August 9, 2021 Lagaan: Once Upon a Time in India – 20 Years Later
Bollywood films can be an acquired taste, though, even their keenest detractors can find time for Lagaan: Once Upon a Time in India. Released on June 15th, 2001, it earned itself 54 awards and 20 nominations, including an Academy Award nomination in 2002 for Best Foreign Language Film. Even 20 years on, it is regarded as one of the best Indian films around, even amongst those who are cooler on Mumbai’s musical film industry. Why is that?
It was directed by Ashutosh Gowariker (Swades 2004, Panipat 2019), who wrote the film alongside Kumar Dave (Prarambh 2004) and Sanjay Dayma (Ramji Londonwaley 2005), with K. P Saxena (Hulchul 2004) getting a credit for dialogue. Its story is about a village in rural India in the late 1800s. The entire region has been under the thumb of Captain Andrew Russell (Paul Blackthorne: Arrow series), on behalf of the British Empire.
When the rains eventually fail, leading to crop shortages, the region’s Rajah, Puran Singh (Kulbhushan Kharbanda: Hera Pheri 2000) asks for a tax reduction. Instead, Russell challenges the villagers to a game of cricket: if he and his team win, the villagers will pay triple the usual tax. But if the villagers win, they will pay nothing at all. The villagers do not fancy their chances, yet one of them – Bhuvan (Aamir Khan: Like Stars on Earth 2007) – is willing to form a team. Can they do it or will they be ruined?
On the surface, this is an odd premise for a film. It is similar to a stereotypical 1980s sports movie, only instead of a corporation threatening to close down the youth centre, it is a colonial power trying to starve a whole region for profit. Pretty high stakes! And while the story is not based on actual events, the British Raj lording over Indians of all classes has an all too familiar historical backing.
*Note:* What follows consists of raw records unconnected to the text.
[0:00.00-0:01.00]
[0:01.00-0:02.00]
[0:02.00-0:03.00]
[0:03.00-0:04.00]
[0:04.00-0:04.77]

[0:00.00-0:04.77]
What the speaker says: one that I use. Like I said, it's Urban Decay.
That said, a sports film musical set in oppressive times sounds like it could go wrong. It could be seen as inappropriate; imagine 1997’s Amistad with songs and a baseball game. However, Lagaan: Once Upon a Time in India manages to balance out its tone quite well.
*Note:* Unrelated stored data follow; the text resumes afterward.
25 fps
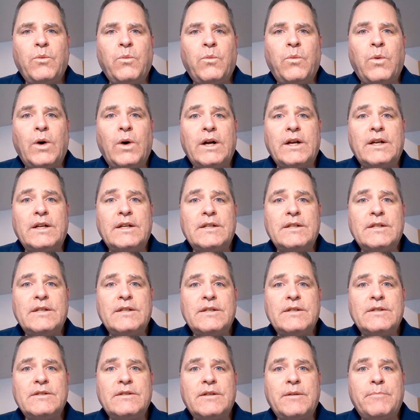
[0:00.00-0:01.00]

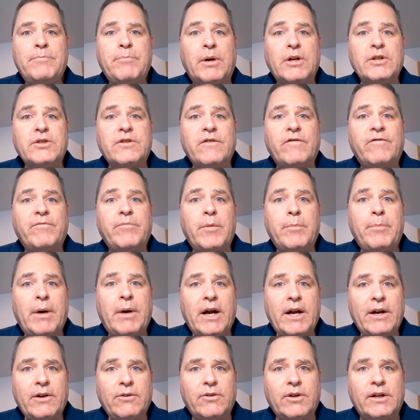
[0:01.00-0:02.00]
was a bunch of
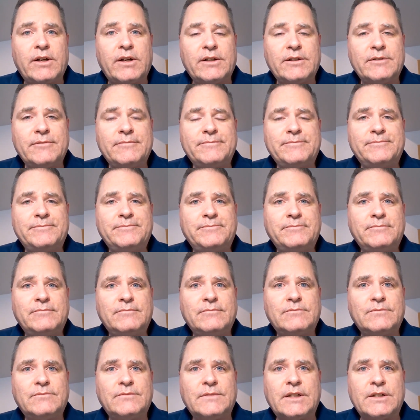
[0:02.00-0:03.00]
papyri.
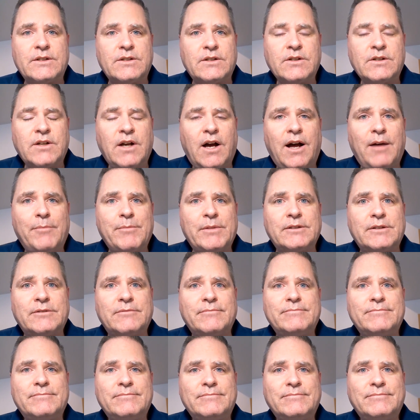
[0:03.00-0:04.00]
This is common.
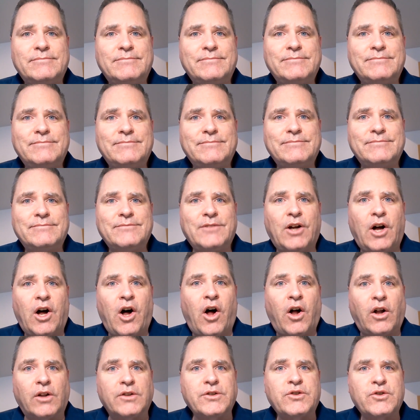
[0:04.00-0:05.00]

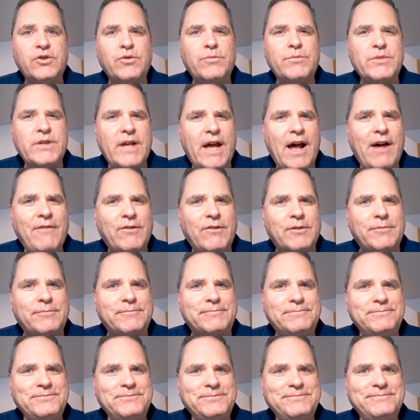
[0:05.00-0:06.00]
All tombs have them.
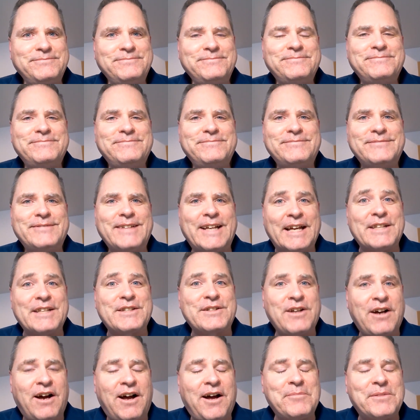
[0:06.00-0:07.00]
It's
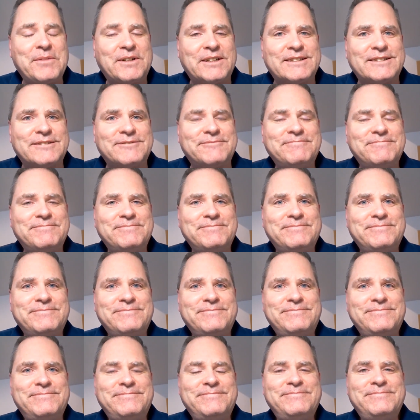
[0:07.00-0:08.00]
common.
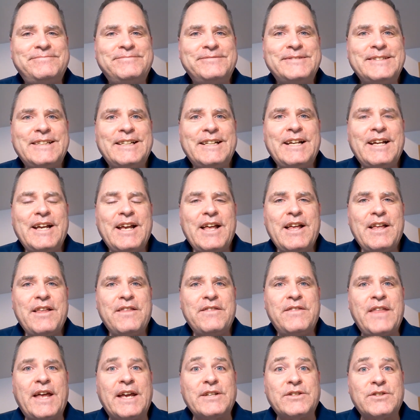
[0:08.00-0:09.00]

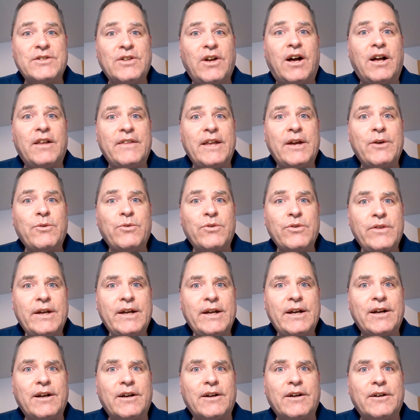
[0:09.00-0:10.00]
They saw they were
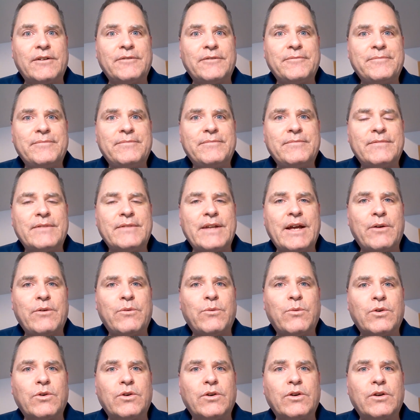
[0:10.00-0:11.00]
there. They
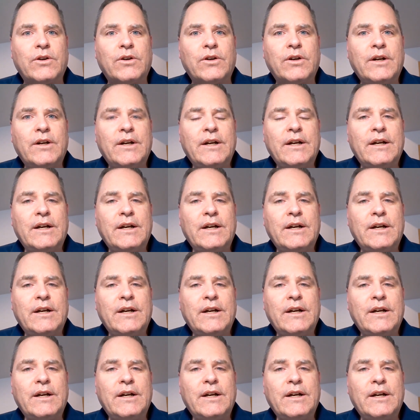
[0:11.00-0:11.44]
were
The cricket game is treated seriously by Bhuvan and his villagers, with him training his team through proper scenes rather than an 1980s-style montage. It also tests how the villagers see their locals, as they learn to accept help from other castes (Bhuvan accepting an ‘untouchable’ on the team) and other cultures. Notably, Russell’s own sister Elizabeth (Rachel Shelley: The L Word series), helps them with the rules via interpreter.
The film forms a kind of love triangle subplot between Bhuvan, Elizabeth and Bhuvan’s betrothed, Gauri (Gracy Singh: Munna Bhai MBBS 2003). It features most of the musical numbers, be it Bhuvan assuring her of his love or a battle of the sexes-themed piece. That said, it does not detract from the main drama. If anything, it adds to it, particularly when Bhuvan explains the Hindu story of Radha’s unrequited love for Krishna to Elizabeth. Between her and Gauri, one is destined to be the Radha to Bhuvan’s Krishna—but which one?
Of course, the big game at the end is the highlight. It does feature a few clichés of the sports genre- the untouchable Kachra (Aditya Lakhia: Mission Istaanbul 2008) being integral to the team, etc. Nonetheless it remains suspenseful in putting the odds against the villagers as they just about manage to stay in the game. Additionally, it highlights the film’s technical skills, especially in the editing.
That said, does it have any lowlights? Well, if one prefers dubs, they will be out of luck. The language divide between the Indians and English is key to the film. Blackthorn manages his odd bits of Hindi dialogue well, though it can sound funny combined with his upper-crust English accent (“Totum hanko triple tax!”). Plus, while it is more restrained and serious than many Bollywood films, it still has a long runtime of 224 minutes, so anyone willing to give it a try is going to have to clear space in their schedule.
However, if they do, they will be duly rewarded. Lagaan: Once Upon a Time in India is a great film that balances seemingly disparate elements – historical drama, sports and musical numbers – into a solid package. The drama garners the audience’s sympathy, the sport their support, and the music is pretty good too. It is also one of the more accessible Bollywood films, being available on Netflix if one cannot find the DVD. So if anyone is ambivalent about Indian cinema, this film is the most likely one to change their mind.